A los Centros de Teletón llegan familias con diversas situaciones. Gracias a la evaluación del perfil socioeconómico aplicado por el área social comunitaria se pudo concluir que, de las familias que ingresaron en el 2016 para recibir los servicios de rehabilitación, el 48% se encontraba en situación de exclusión social, el 32% en vulnerabilidad social y un 20% en situación de integración social.

Los datos mencionados son importantes para organizar los servicios y definir el tipo de abordaje que necesita el niño, niña, adolescente y su familia. De esa manera, se responde específicamente a cada necesidad y se potencia las fortalezas de cada usuario.

Datos sobre vulnerabilidad

Exclusión social: Cuando la familia no cuenta con ingreso fijo, subsiste en condiciones de trabajo inestables e insuficientes para cubrir sus necesidades básicas, no accede a más de tres servicios básicos, no tiene acceso a medios de transporte, vive en situación de hacinamiento, en viviendas precarias y en aislamiento social, no dispone de factores de protección social, se comunica solamente en guaraní y el jefe o jefa de hogar no logró concluir los estudios primarios.

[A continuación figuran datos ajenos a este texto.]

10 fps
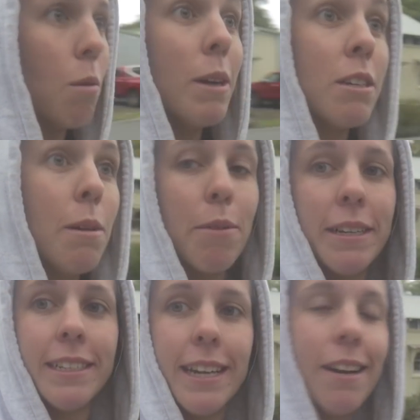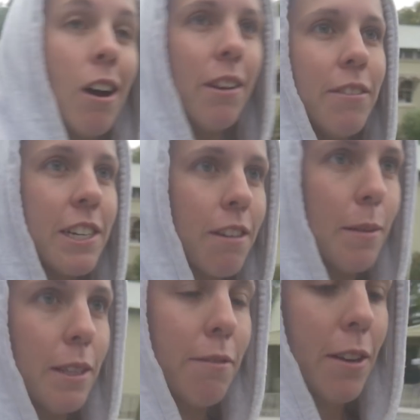We're doing presentations. Yeah, okay. Oh, you've
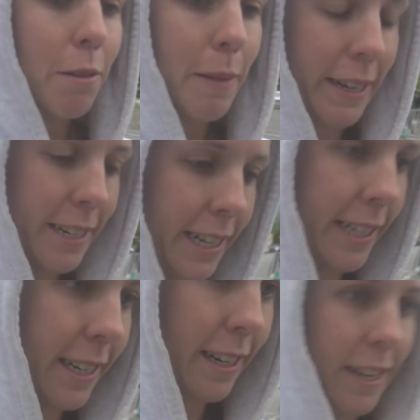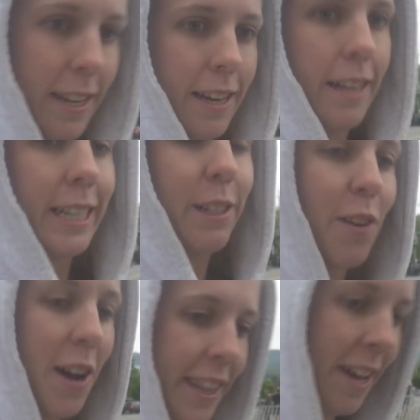interrupted the vlog, Matt. Jeez. It's
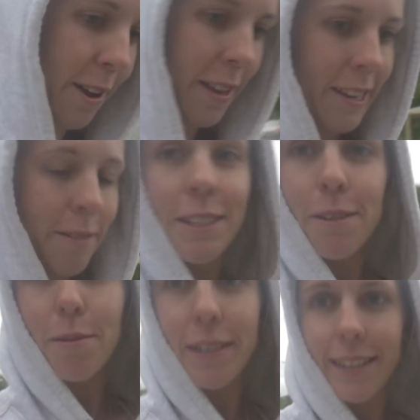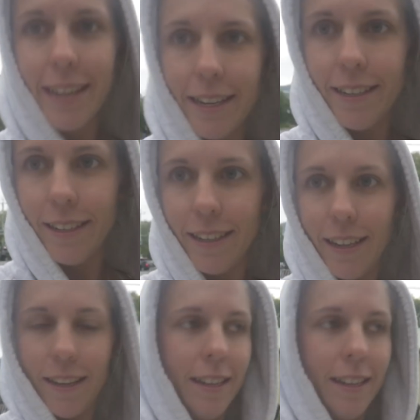fine, though. We're doing presentations now.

Vulnerabilidad: Cuando la familia cuenta con condiciones laborales inestables, el jefe o jefa de hogar tiene un ingreso fijo de salario mínimo, accede a, por lo menos, tres servicios básicos, utiliza transporte público o se traslada en moto, vive en vivienda alquilada y puede estar en riesgo de hacinamiento, cuenta con seguro del Instituto de Previsión Social (IPS), los jefes de hogar concluyeron la educación secundaria y cuentan con mínimas redes de apoyo. Son familias cuyo proceso de rehabilitación se encuentra en riesgo en el caso de que se presente alguna circunstancia imprevista.

Integración social: La familia puede sostener un proceso, cuenta con estabilidad laboral, ingresos económicas mayores al salario mínimo, cobertura de servicios básicos, casa propia, seguro privado o del IPS, redes de apoyo, transporte propio y los jefes de familia lograron alguna formación profesional para el ejercicio de actividades laborales.